**TASK DETAILS**
Retype all the records below exactly as they are, with no image carried over.

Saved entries
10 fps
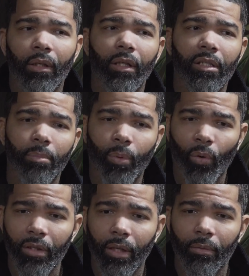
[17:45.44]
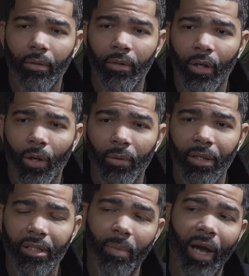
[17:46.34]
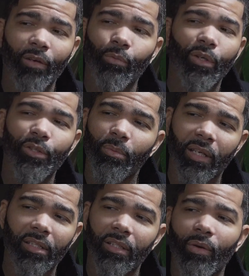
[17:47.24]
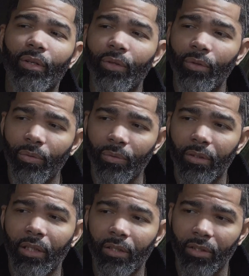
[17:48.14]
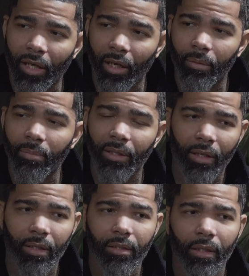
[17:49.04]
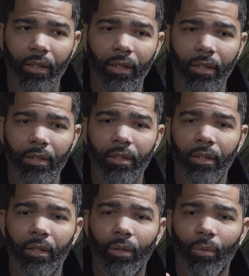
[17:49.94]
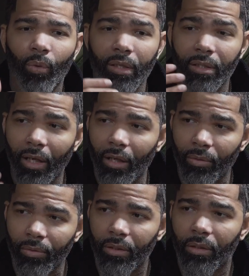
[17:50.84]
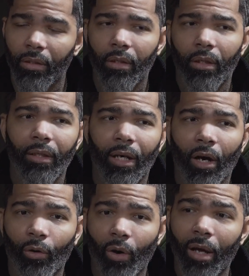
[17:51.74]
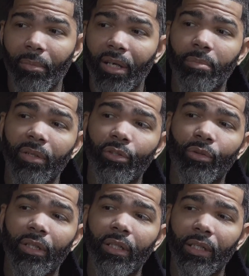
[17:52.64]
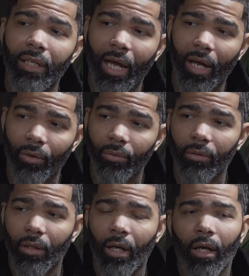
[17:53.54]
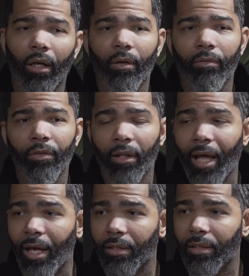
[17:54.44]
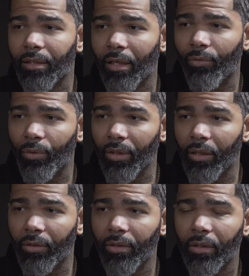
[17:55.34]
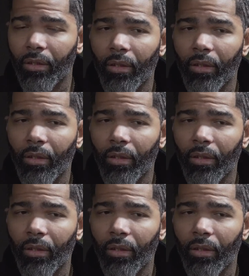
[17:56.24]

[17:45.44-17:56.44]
It's important that, in spite of what you may see on the news each day, because it is what sells, that our crime has been trending down for the last several years.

**SOLUTION**
10 fps
[17:45.44]
[17:46.34]
[17:47.24]
[17:48.14]
[17:49.04]
[17:49.94]
[17:50.84]
[17:51.74]
[17:52.64]
[17:53.54]
[17:54.44]
[17:55.34]
[17:56.24]

[17:45.44-17:56.44]
It's important that, in spite of what you may see on the news each day, because it is what sells, that our crime has been trending down for the last several years.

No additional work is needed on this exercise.